Mayor Marty Blum argued that the cost of desalinated water was 25 times the price of its existing water and hence too expensive to fuel further growth. She said it would be “irresponsible” for the city not to find out what’s involved in re-activating the desal plant.

Councilmember Dale Francisco said such an emergency water supply could prove essential if the tunnels connecting city water customers with Santa Barbara’s two main reservoirs were to collapse in an earthquake. Without such a fallback plan, Francisco predicted, “There would be a lot of finger pointing and they would be pointing, justifiably, at us.” Williams noted that there were already plans afoot to build another set of tunnels – creating a “double-barrel effect” – as insurance in the case of an earthquake-induced tunnel collapse.

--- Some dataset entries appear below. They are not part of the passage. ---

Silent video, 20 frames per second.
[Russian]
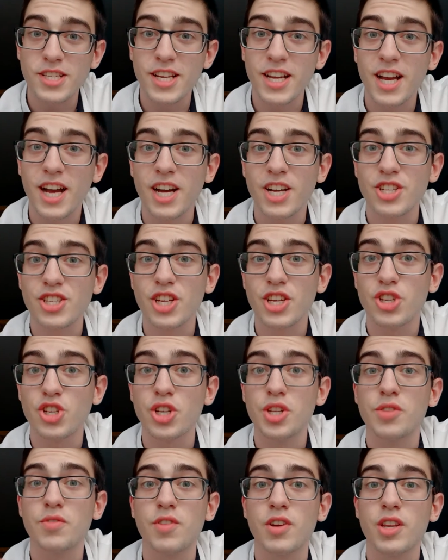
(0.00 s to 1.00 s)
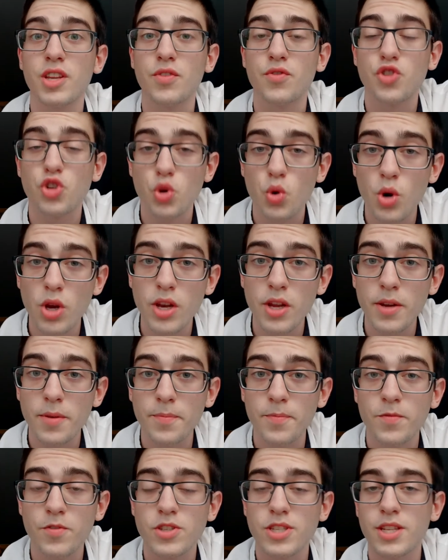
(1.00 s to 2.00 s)
каждой четверти в школе
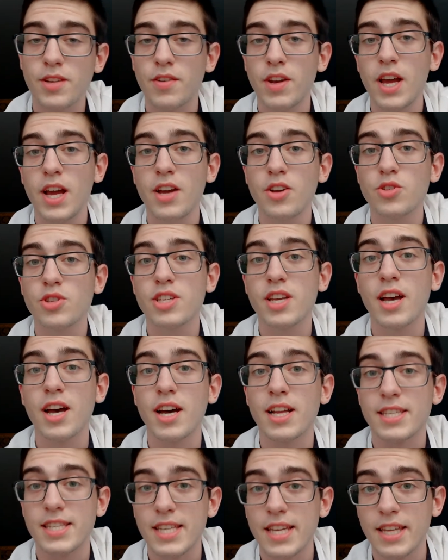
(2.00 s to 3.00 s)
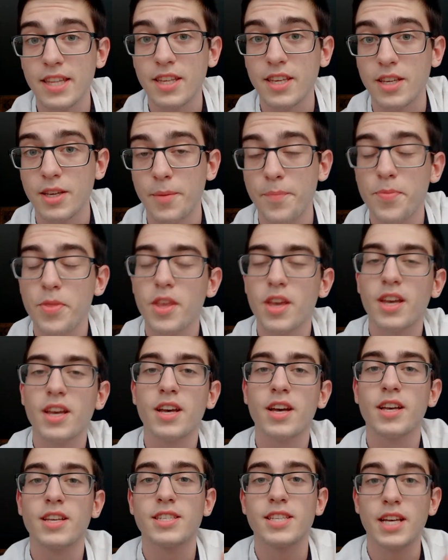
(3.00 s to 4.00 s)
выставляются оценки.
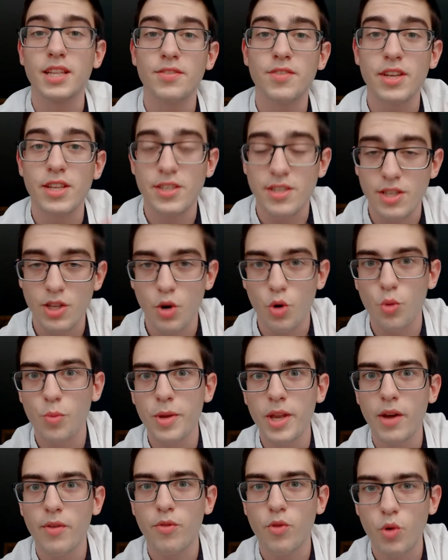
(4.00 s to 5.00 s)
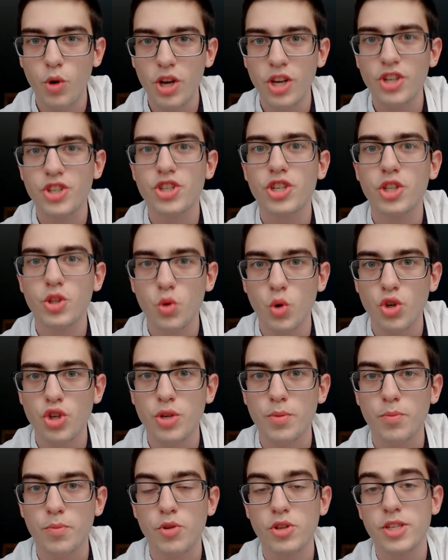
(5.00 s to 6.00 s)
Соответственно, у меня в колледже тоже
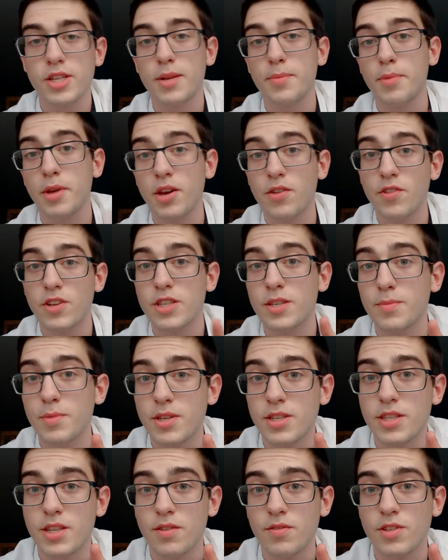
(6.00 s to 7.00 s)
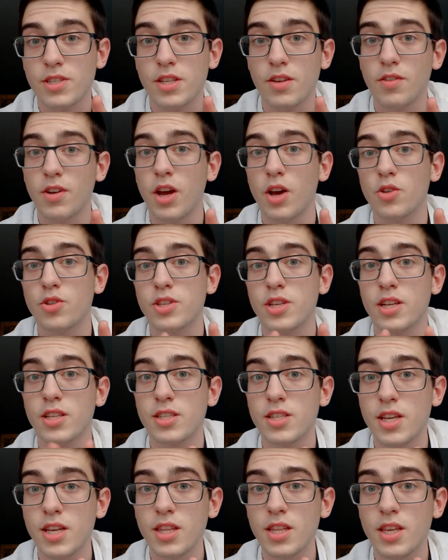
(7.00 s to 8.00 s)
после первого семестра выставляются
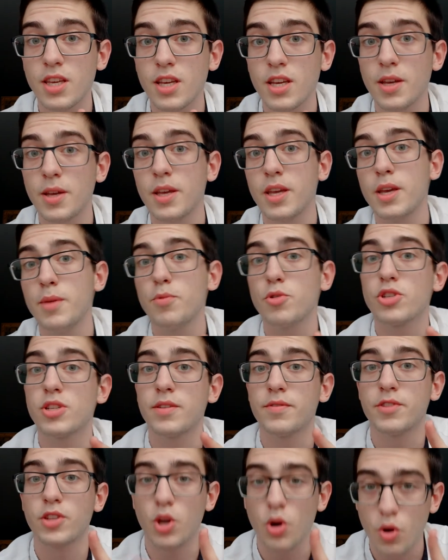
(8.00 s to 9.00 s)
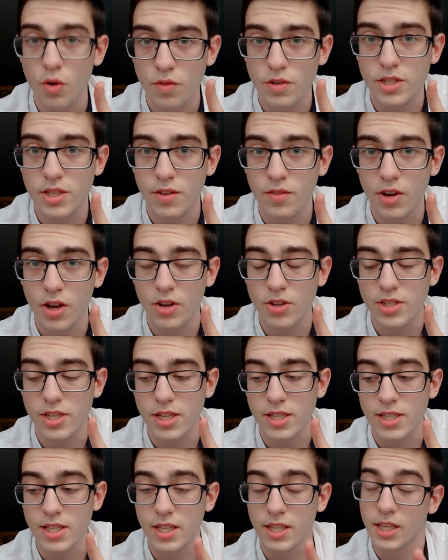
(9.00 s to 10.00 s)
оценки и после второго выставляются
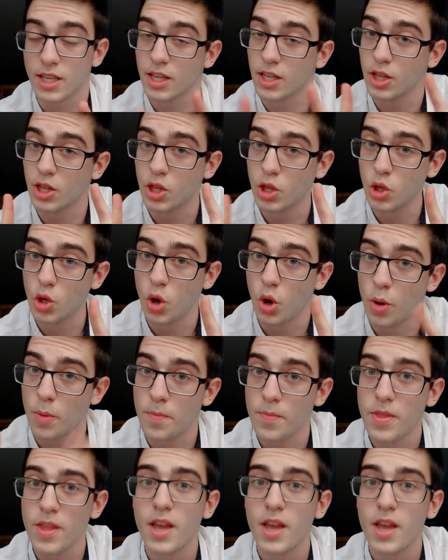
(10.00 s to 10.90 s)
оценки. Но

Aside from the desalination plant study, city water planners are preparing to bid for studies on the reliability of State Water, the long-term consequences of climate change on local water supplies, and the opportunities of further conservation and water recycling.

Santa Barbara's dormant water desalination plant.
Paul Wellman

For the time being, the City of Santa Barbara enjoys a healthy and abundant supply of water, even though statewide, water planners are girding themselves for an onslaught of painful shortages. In that vein, the ordinance committee of the Santa Barbara City Council took the first baby steps toward passing a new landscape water conservation ordinance.

On top of all this, the council heard how last year’s Zaca Fire is still causing water quality issues for the city’s water supplies at Cachuma and Gibraltar. In response to all the silt and ash in the water, water engineers have been forced to dump large quantities of powdered carbon and other coagulants to fuse with the contaminants. But that creates large quantities of sludge, which has to be removed from the water and dried before it can be shipped off. Water engineers explained how they need to buy a belt-dryer to handle the sludge because there isn’t enough room to dry the sludge on the ground by the Cater Treatment Plant. To this end, the council approved the expenditure of $300,000 on a sludge belt.